Tue
Jun 26 2007
04:57 pm

Had to go for a follow up visit today after getting chewed out by my doctor during my last physical. (I had been on the "supersize me" program for a few months there, and it showed in my blood chemistry.)

Today he was going over my much improved numbers (knock on wood), and I was telling him what a good boy I had been and that I hadn't even taken all those pills he prescribed.

Doc looks up at me and says "I don't care how you did it. All I care about is these numbers. If you can stand on your roof in your skivvies waving a Confederate flag to get numbers like this, I'll get you the permit."

captainkona's picture

:)

Glad to hear you're health is good. ;)

The quote's pretty cool too.


"The mind is like a parachute, it only works when it's open."

Socialist With A Gold Card's picture

Doctor quotes

Speaking of funny doctor quotes:

A couple of years ago, I caught some vile respiratory bug on a return trip from Europe (I'm pretty sure I caught it on the plane). The bug eventually turned into pleurisy, so I was referred to a specialist.

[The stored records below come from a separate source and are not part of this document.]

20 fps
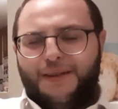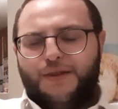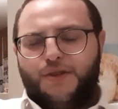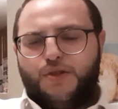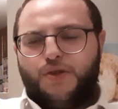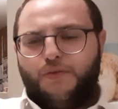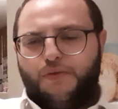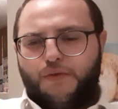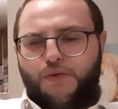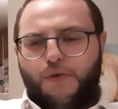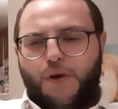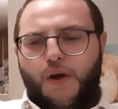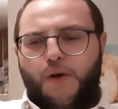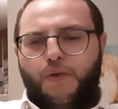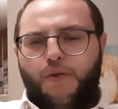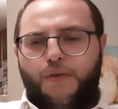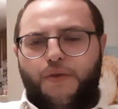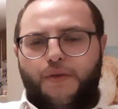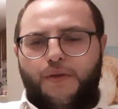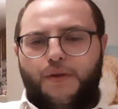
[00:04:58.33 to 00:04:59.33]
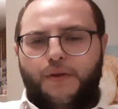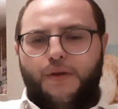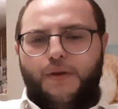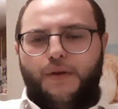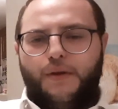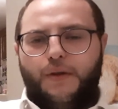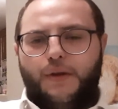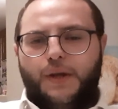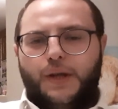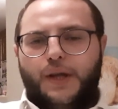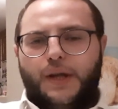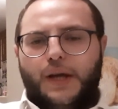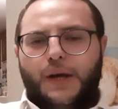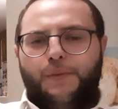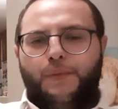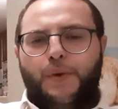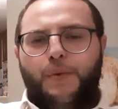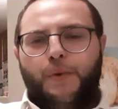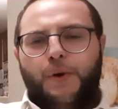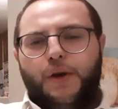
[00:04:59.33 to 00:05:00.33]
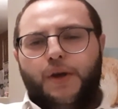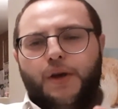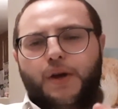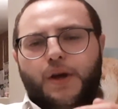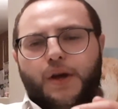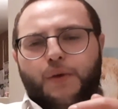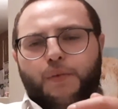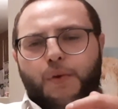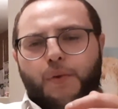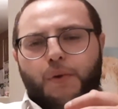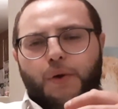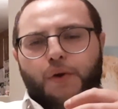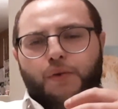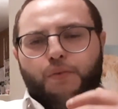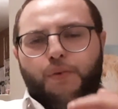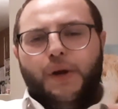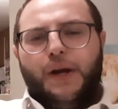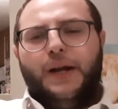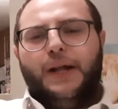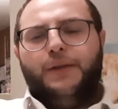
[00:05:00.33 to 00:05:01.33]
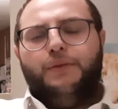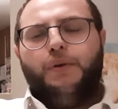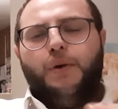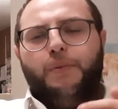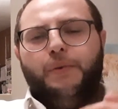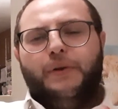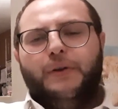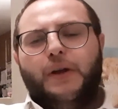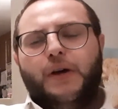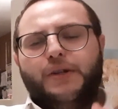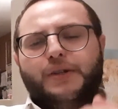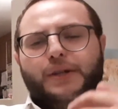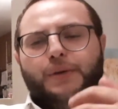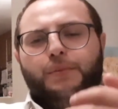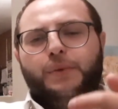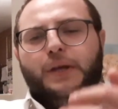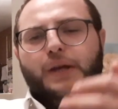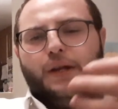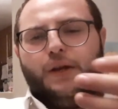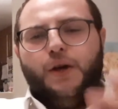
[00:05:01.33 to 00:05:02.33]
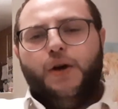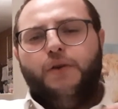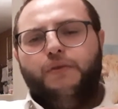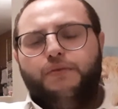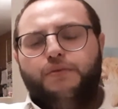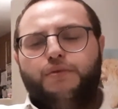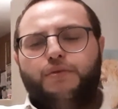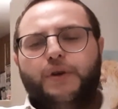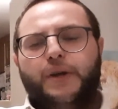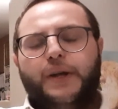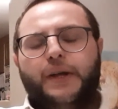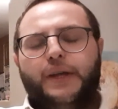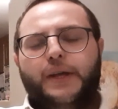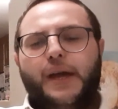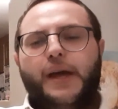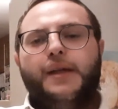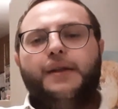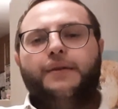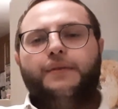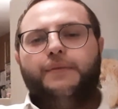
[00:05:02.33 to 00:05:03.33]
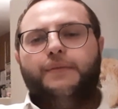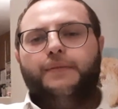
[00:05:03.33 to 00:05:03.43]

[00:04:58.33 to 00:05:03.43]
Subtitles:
of growth We wanna realize what we lost, that we can hope for it again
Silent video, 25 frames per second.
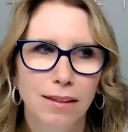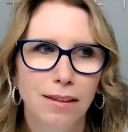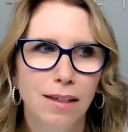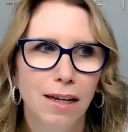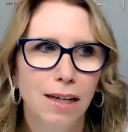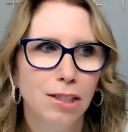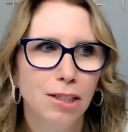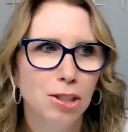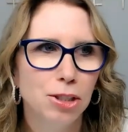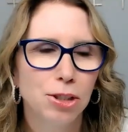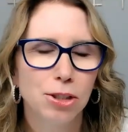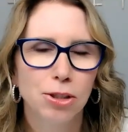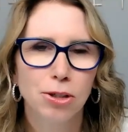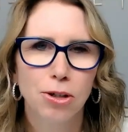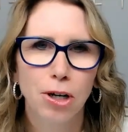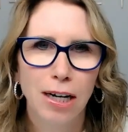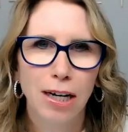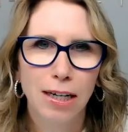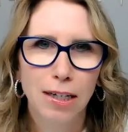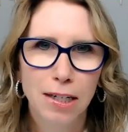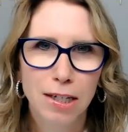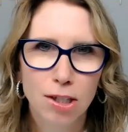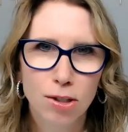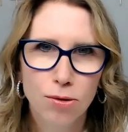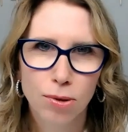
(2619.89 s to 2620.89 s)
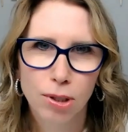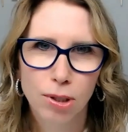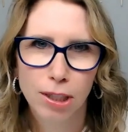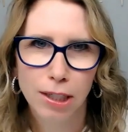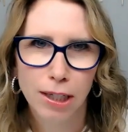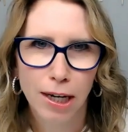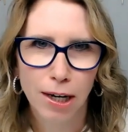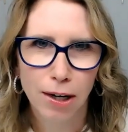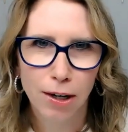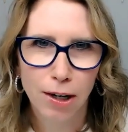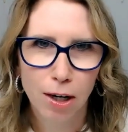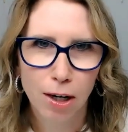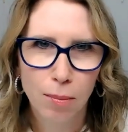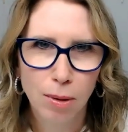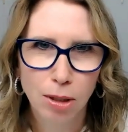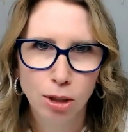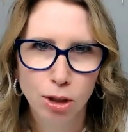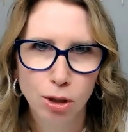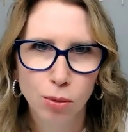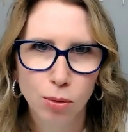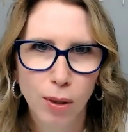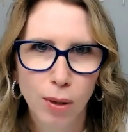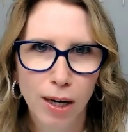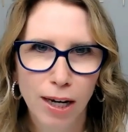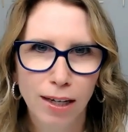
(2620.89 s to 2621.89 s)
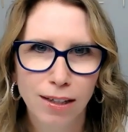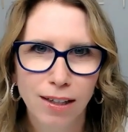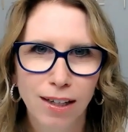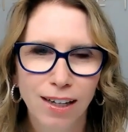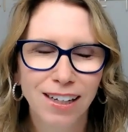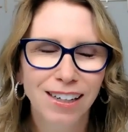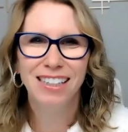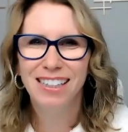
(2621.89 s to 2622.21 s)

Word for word: Yeah. And do your grandkids really care how much you weigh?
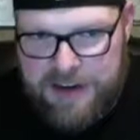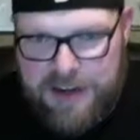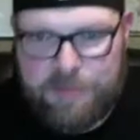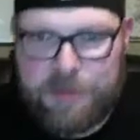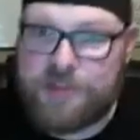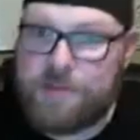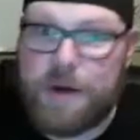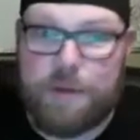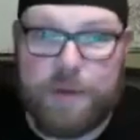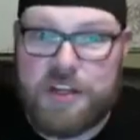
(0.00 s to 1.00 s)
But there's
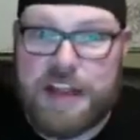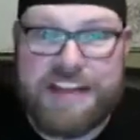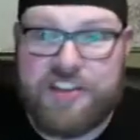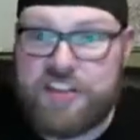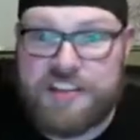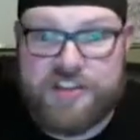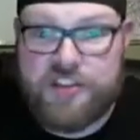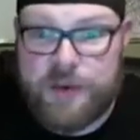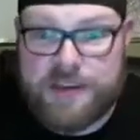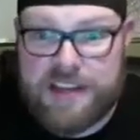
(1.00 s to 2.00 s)
been a bunch, and it's
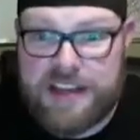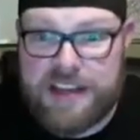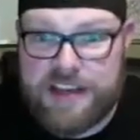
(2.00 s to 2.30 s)
so exciting.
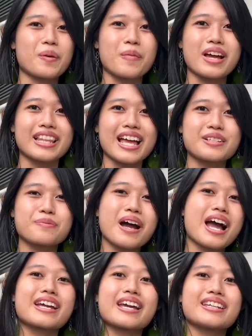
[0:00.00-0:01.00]
from my last
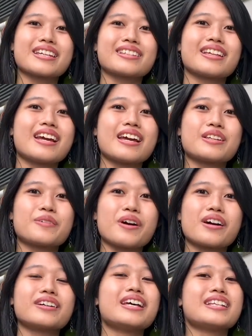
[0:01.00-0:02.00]
mic? Any
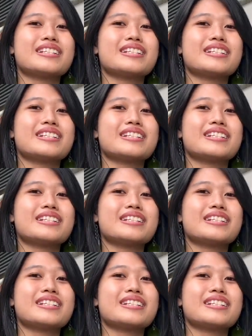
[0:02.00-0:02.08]
anyone?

He said, "We'll know for certain when the blood work comes back, but I'm sure you just caught a Eurobug on your trip. We'll know when we see the microscopic images."

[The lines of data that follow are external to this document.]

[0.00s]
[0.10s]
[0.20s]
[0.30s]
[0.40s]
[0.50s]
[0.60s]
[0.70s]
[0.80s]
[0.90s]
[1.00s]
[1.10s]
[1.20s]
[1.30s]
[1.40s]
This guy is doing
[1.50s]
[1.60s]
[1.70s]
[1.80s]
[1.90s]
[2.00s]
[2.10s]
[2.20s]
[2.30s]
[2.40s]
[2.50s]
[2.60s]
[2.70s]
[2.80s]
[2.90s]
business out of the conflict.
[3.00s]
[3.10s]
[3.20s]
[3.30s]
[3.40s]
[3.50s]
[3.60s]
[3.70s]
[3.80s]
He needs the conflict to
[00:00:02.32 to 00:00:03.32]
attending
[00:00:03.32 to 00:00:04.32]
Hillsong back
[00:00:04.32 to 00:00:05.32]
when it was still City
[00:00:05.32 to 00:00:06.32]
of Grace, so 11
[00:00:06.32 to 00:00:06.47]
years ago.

I walked right into it: "How can you tell from the images?"

He said, "Oh, that's easy -- the viruses will be wearing little tiny French berets and smoking little tiny French cigarettes."

Smartass doctor.

--Socialist With A Gold Card


"I'm a socialist with a gold card. I firmly believe we need a revolution; I'm just concerned that I won't be able to get good moisturizer afterwards." -- Brett Butler

Carole Borges's picture

The last conversation I had with Dr. Y

My last doctor was uptight, rigid, and really scary, I always felt dread fear when I had to see her, but for some reason I felt obliged to use the experience of my office visits as some kind of spiritual test. In casual conversation I referred to her as "my Nazi doctor".

On my last visit to her office, a post-operation check-up, she asked me how I was feeling & I told her very well, that the operation had gone better than I had expected. Upon hearing this, she pressed her lips together and started flipping through my files. "What operation?" she asked.

Aghast that she didn't even remember that I was operated on and didn't seem to have a clue what the problem had been, I tried offering her some hints. "You know, the one you set-up at the Ft. Saunders Woman's Health Clinic."

"I never referred you for an operation," she said tersely.

"But I was right there when you talked to them," I insisted.

"Well, somebody," she hissed in a very paranoid voice, "must be using my name over there."

Finally after more details from me and a lot of shuffling through papers, she seemed to get a grip on herself.

"Oh," she said, trying to pat her hair down. "Now I know what you're talking about. I did make a referral to that clinic, but they were only supposed to do an evaluation. I never authorized anything."

After grabbing the little packet of medical papers I always carry to my doctors, the one that had all the brochures she had given me about the procedure, including what to do before and after the operation, I slipped off the examining table and fled.

I have a new doctor now, and he's real nice. He even remembers me when I come in.

Ellen Smith's picture

Watch out when the doctor gets chatty

Tuesday's New York Times has an article with more cautionary tales about this matter of communicating with doctors: Study Says Chatty Doctors Forget Patients

As the article indicates, conventional wisdom says that doctors should try to connect with patients -- for example, if they have the same condition as a patient, say, "I understand because I have it, too." But researchers found that it doesn't work out that way:

Four out of five times when a doctor interjected personal information, the doctor never returned to the topic under discussion before the interruption.

One of the researchers was a victim of this phenomenon herself. She said:

"I went to my doctor recently, and I realized after I left, when I was in the parking lot, that I had only asked one of my two questions because my doctor was telling me about his trip to Italy."